----- Task material -----

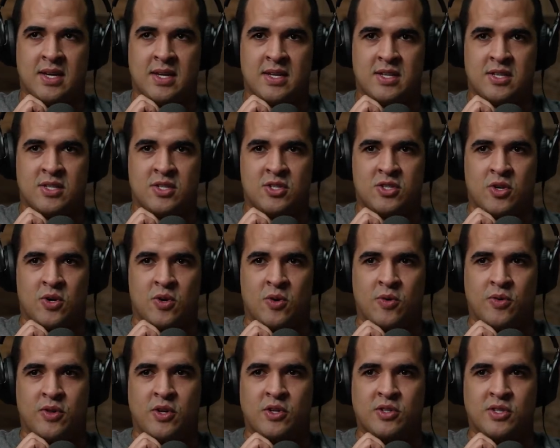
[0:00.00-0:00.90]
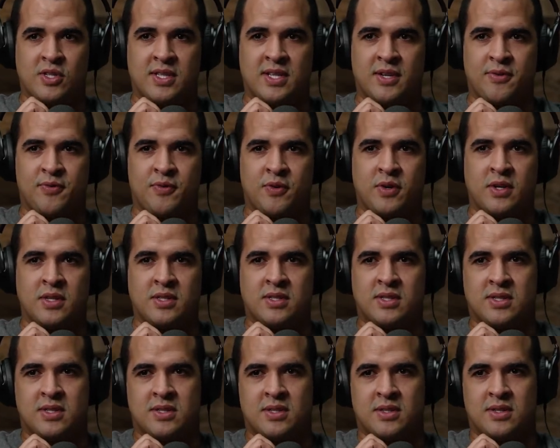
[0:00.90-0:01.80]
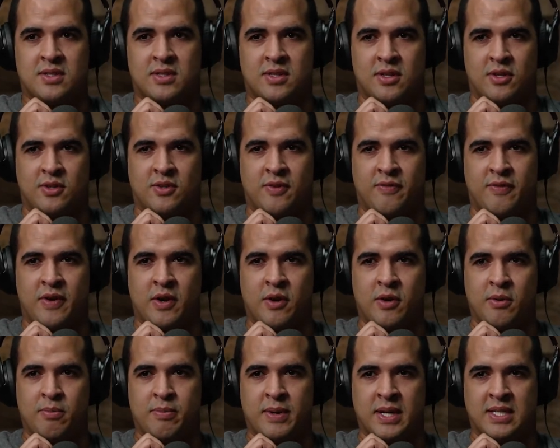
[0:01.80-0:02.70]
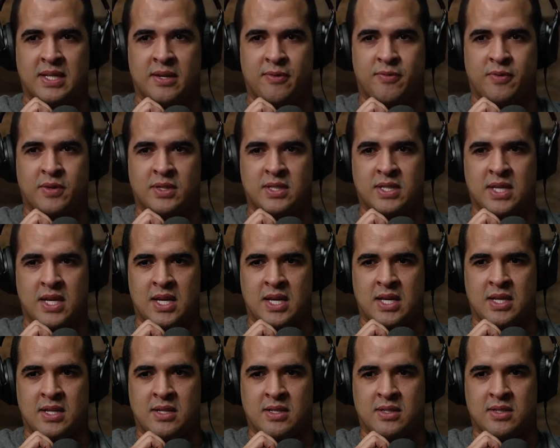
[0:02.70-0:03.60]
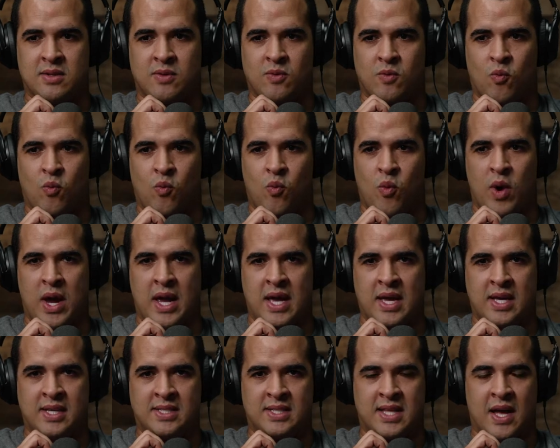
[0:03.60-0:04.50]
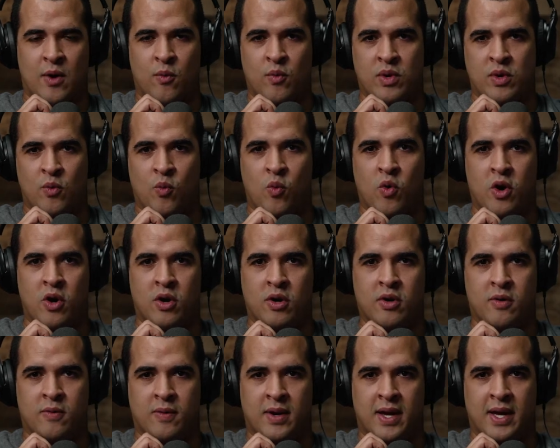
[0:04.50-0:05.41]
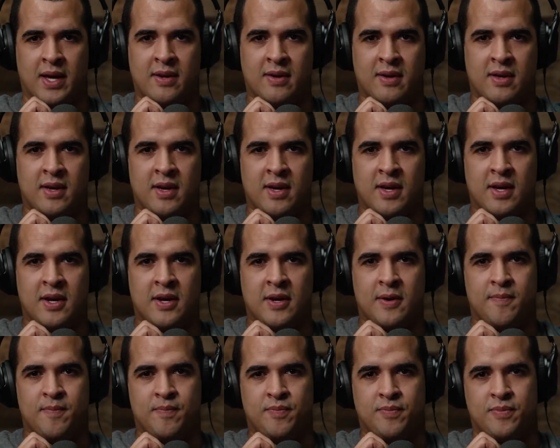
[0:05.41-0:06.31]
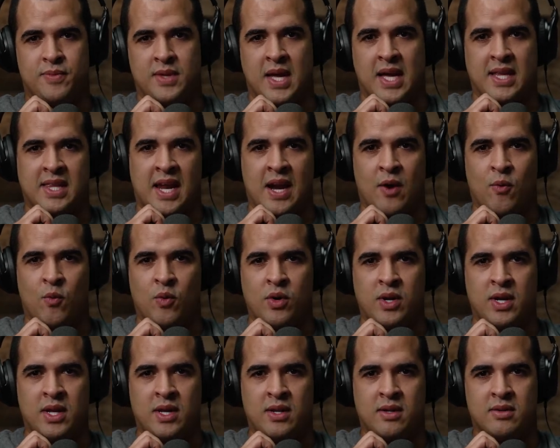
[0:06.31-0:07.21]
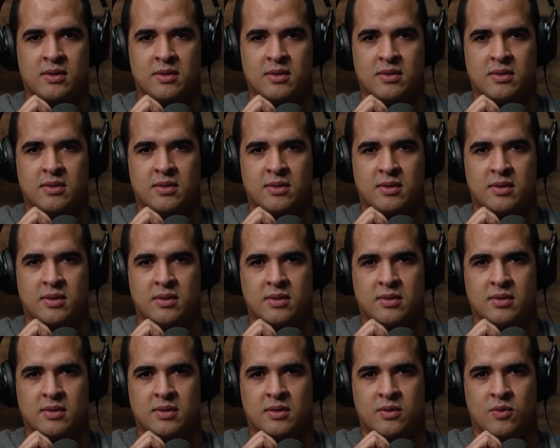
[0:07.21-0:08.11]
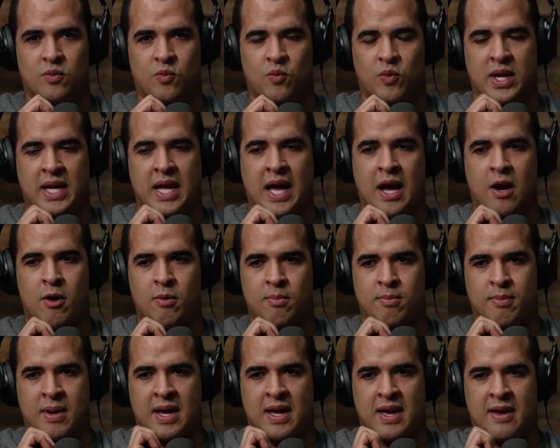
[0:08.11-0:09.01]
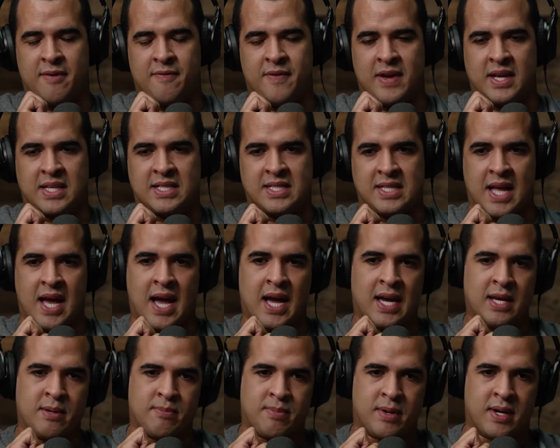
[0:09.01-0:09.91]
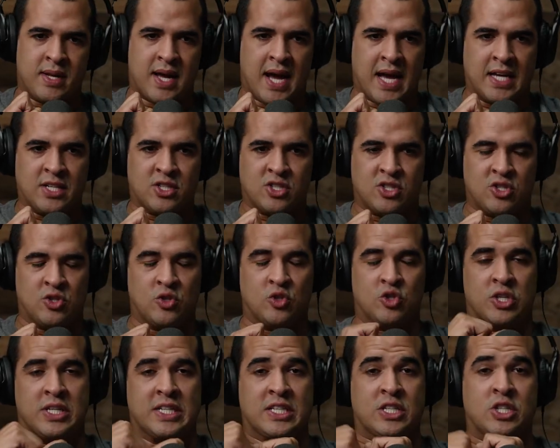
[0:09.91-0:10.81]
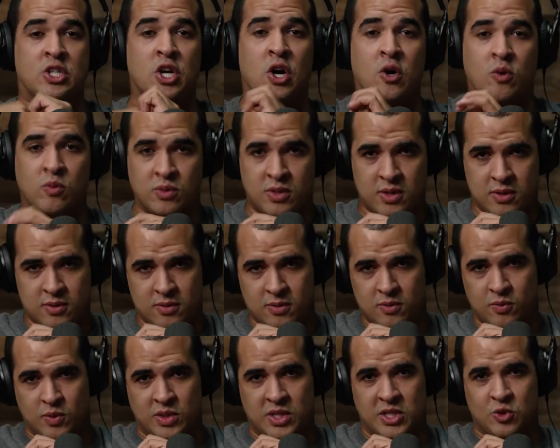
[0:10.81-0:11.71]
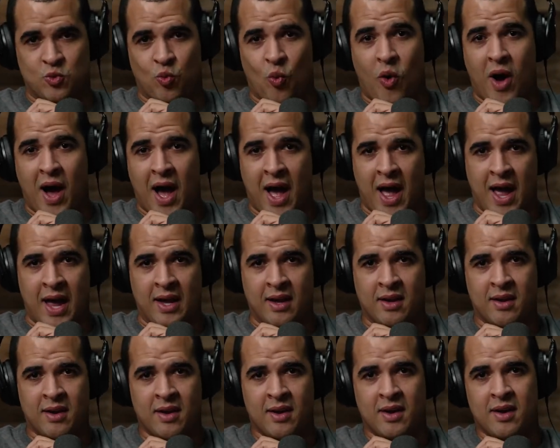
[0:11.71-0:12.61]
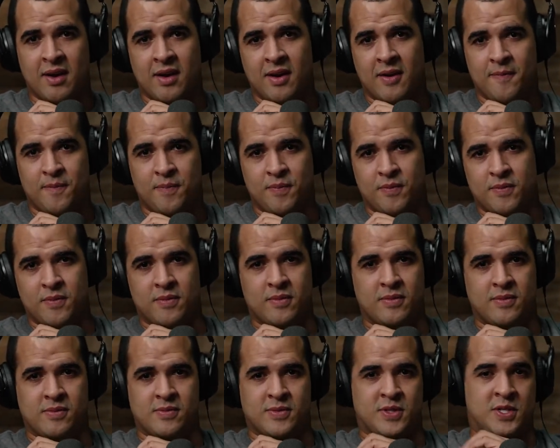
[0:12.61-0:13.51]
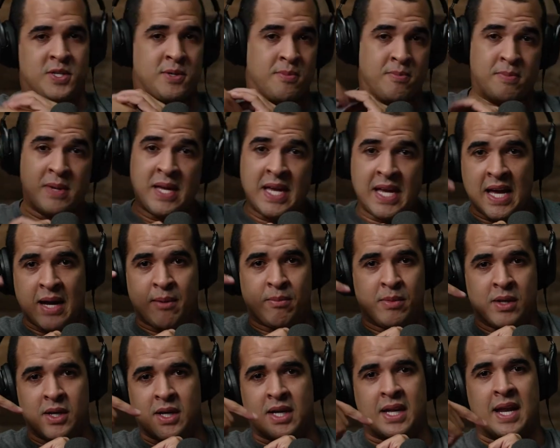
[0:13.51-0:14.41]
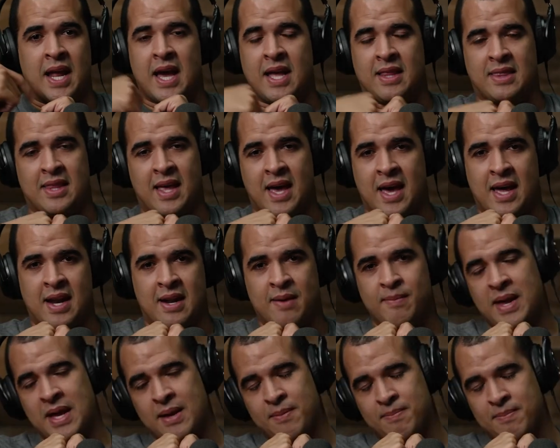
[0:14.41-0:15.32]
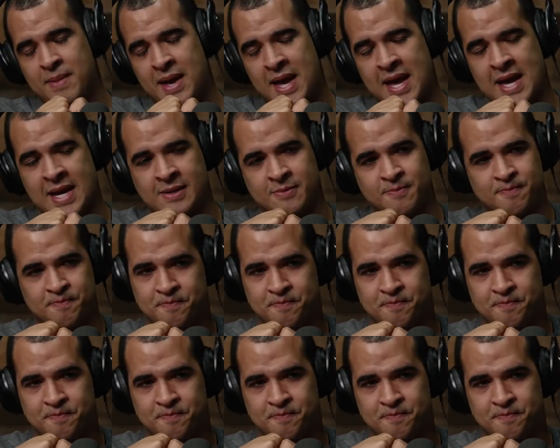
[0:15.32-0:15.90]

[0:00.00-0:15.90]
So there's a difference, there's a very big difference in ways that we work, right? Not that I wouldn't rig out my FX9, but I just usually don't, which is why to me I'm looking at that, I'm like, man,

-----

#### What is expected:
What you return should match the entries word for word, pictures aside.

#### Exercise answer:
[0:00.00-0:00.90]
[0:00.90-0:01.80]
[0:01.80-0:02.70]
[0:02.70-0:03.60]
[0:03.60-0:04.50]
[0:04.50-0:05.41]
[0:05.41-0:06.31]
[0:06.31-0:07.21]
[0:07.21-0:08.11]
[0:08.11-0:09.01]
[0:09.01-0:09.91]
[0:09.91-0:10.81]
[0:10.81-0:11.71]
[0:11.71-0:12.61]
[0:12.61-0:13.51]
[0:13.51-0:14.41]
[0:14.41-0:15.32]
[0:15.32-0:15.90]

[0:00.00-0:15.90]
So there's a difference, there's a very big difference in ways that we work, right? Not that I wouldn't rig out my FX9, but I just usually don't, which is why to me I'm looking at that, I'm like, man,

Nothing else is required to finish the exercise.